**Exercise**
Beginning with the line that contains "[6:37.81-6:49.66]", repeat each line exactly through the end of the listing below. Pictures stay out.

--- Study material ---

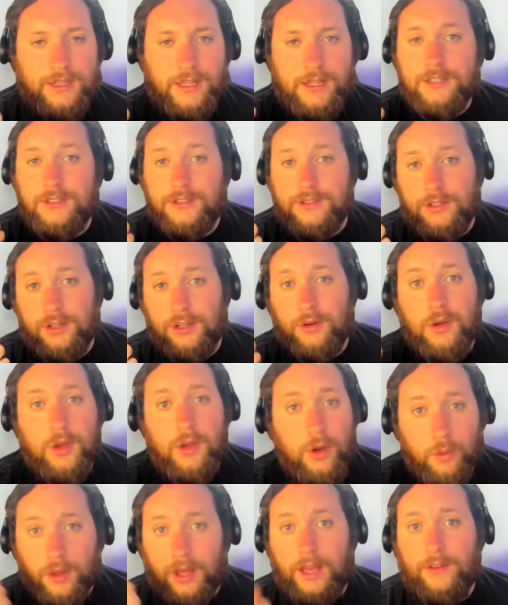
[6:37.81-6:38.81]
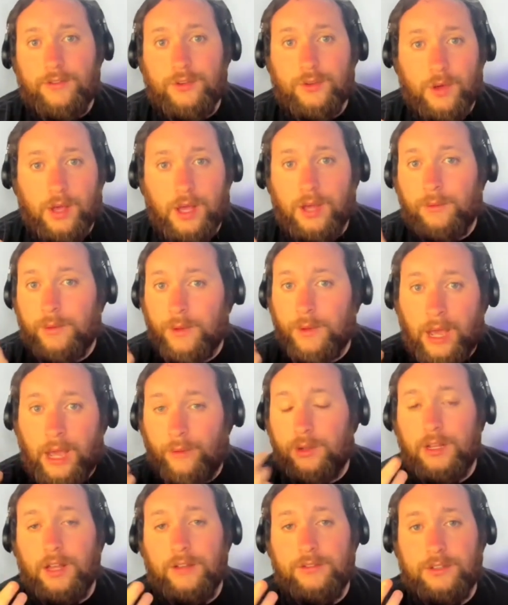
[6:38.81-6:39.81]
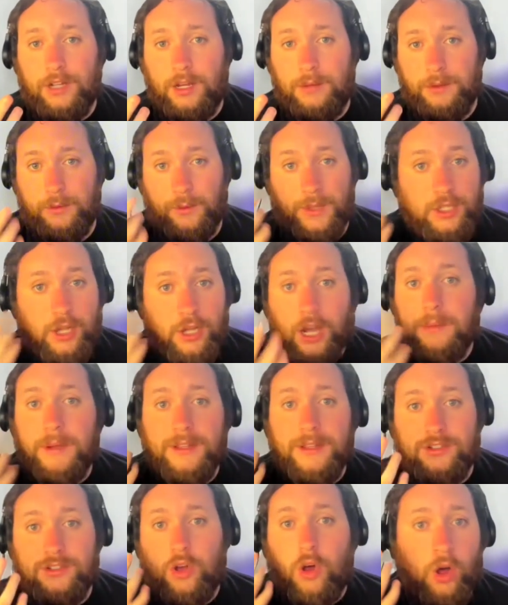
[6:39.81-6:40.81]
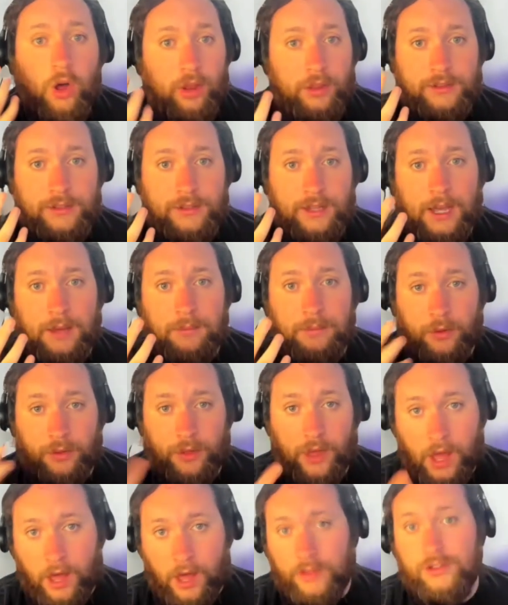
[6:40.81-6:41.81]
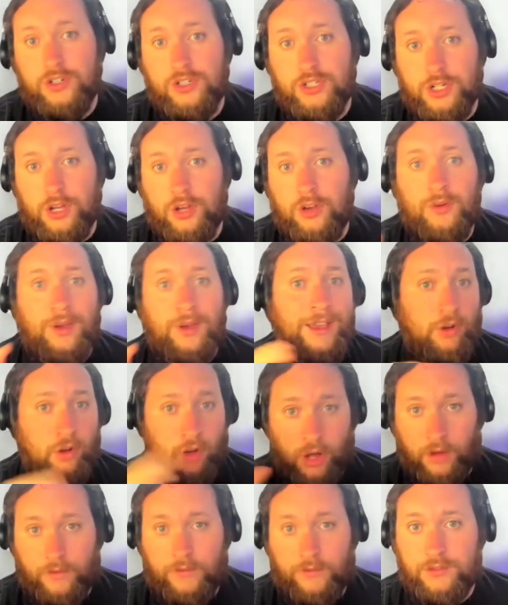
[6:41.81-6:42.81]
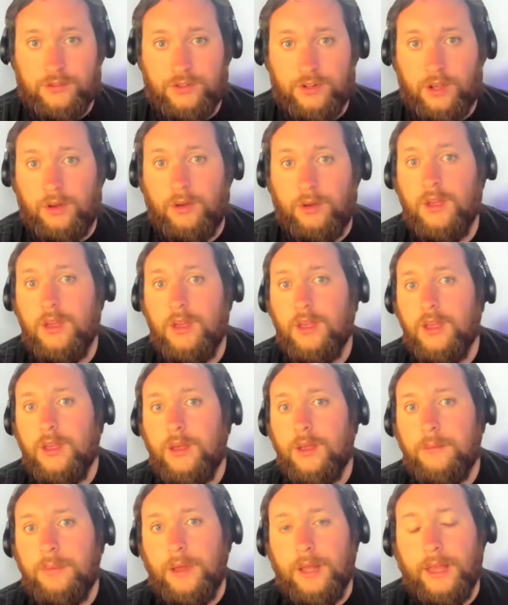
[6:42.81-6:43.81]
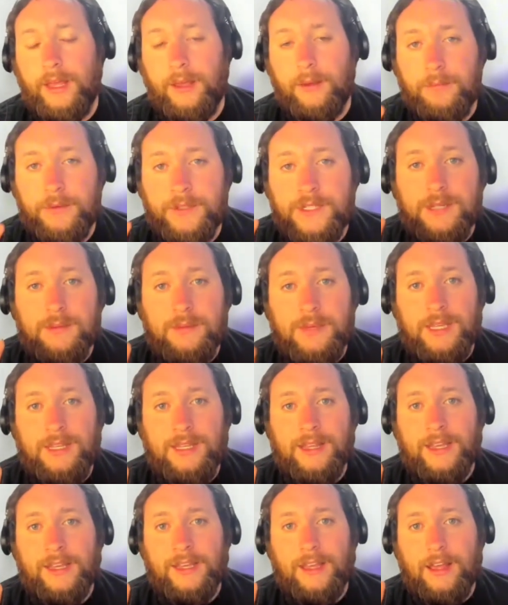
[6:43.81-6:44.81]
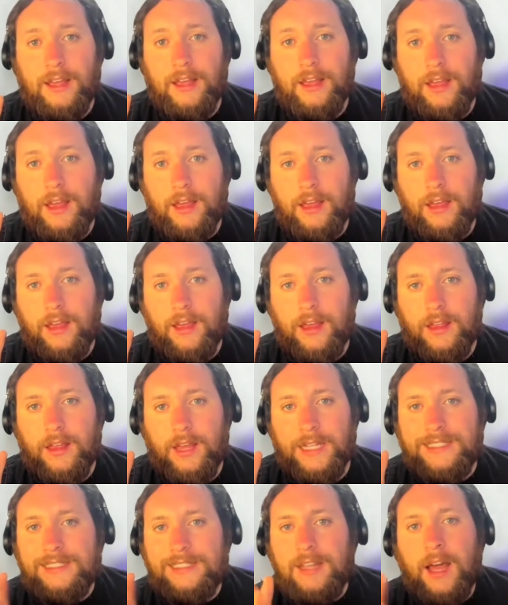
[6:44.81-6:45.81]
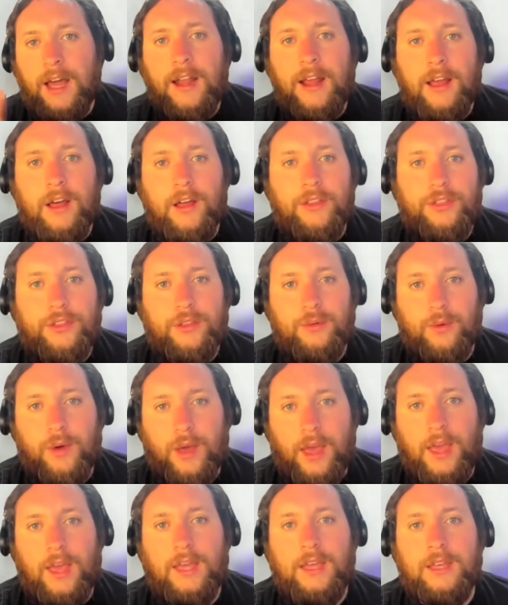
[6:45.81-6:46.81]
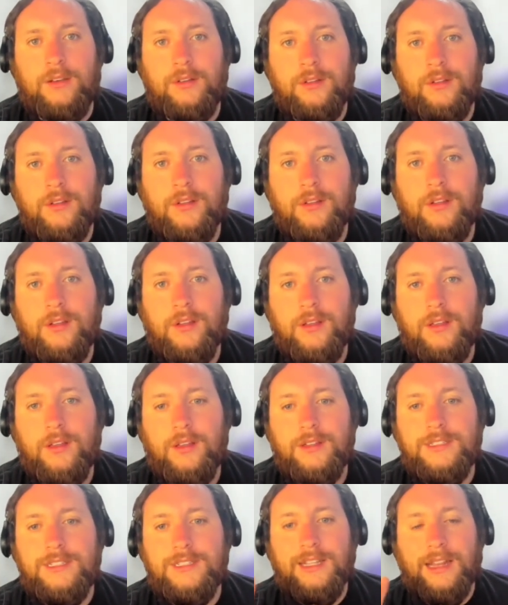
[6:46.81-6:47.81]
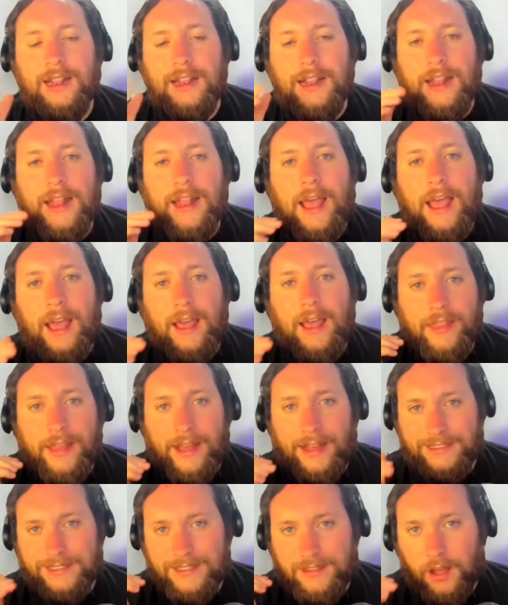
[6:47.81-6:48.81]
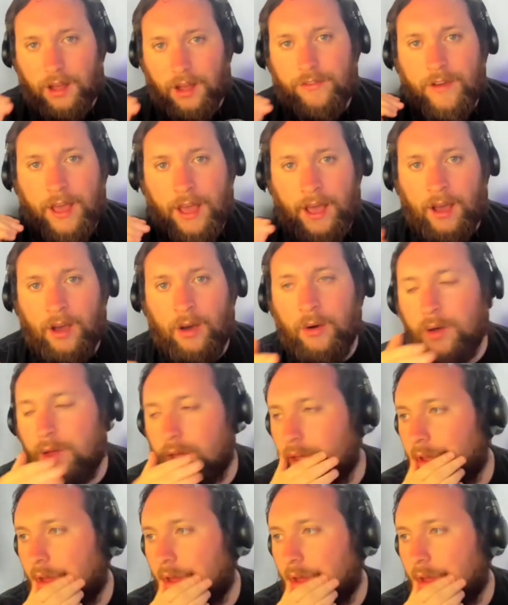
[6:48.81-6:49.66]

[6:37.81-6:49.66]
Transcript: Let us know. We'll have mm-hmm. you on. We, I would love to talk about. It. We talk about this all the time, both on the show and off the show. But like to me, like it's not a healthy way to let that stuff out.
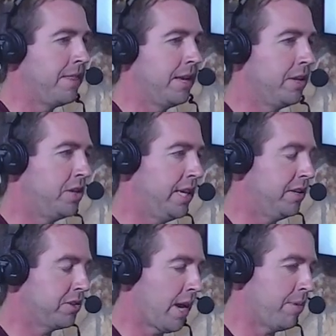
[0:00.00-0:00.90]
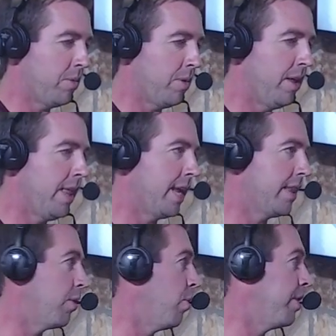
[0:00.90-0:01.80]
And I think G described it well. Like,
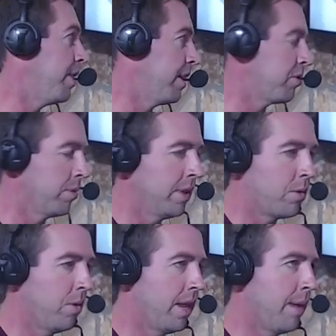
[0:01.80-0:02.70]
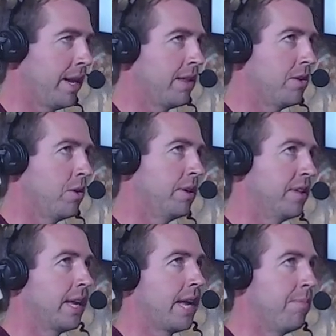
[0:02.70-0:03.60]
the one thing that's really cool that I'm getting to do is,
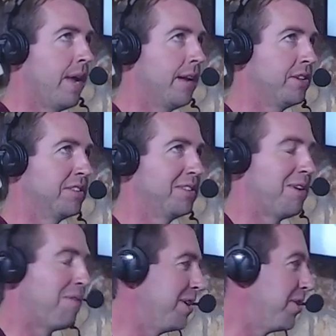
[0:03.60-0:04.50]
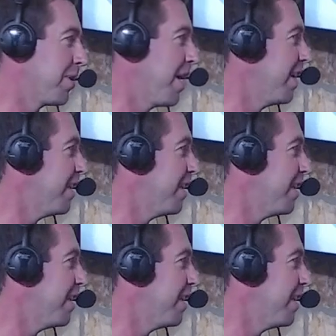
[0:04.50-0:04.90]
like, I'm not just a video guy.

---

**Solution to the exercise**
[6:37.81-6:49.66]
Transcript: Let us know. We'll have mm-hmm. you on. We, I would love to talk about. It. We talk about this all the time, both on the show and off the show. But like to me, like it's not a healthy way to let that stuff out.
[0:00.00-0:00.90]
[0:00.90-0:01.80]
And I think G described it well. Like,
[0:01.80-0:02.70]
[0:02.70-0:03.60]
the one thing that's really cool that I'm getting to do is,
[0:03.60-0:04.50]
[0:04.50-0:04.90]
like, I'm not just a video guy.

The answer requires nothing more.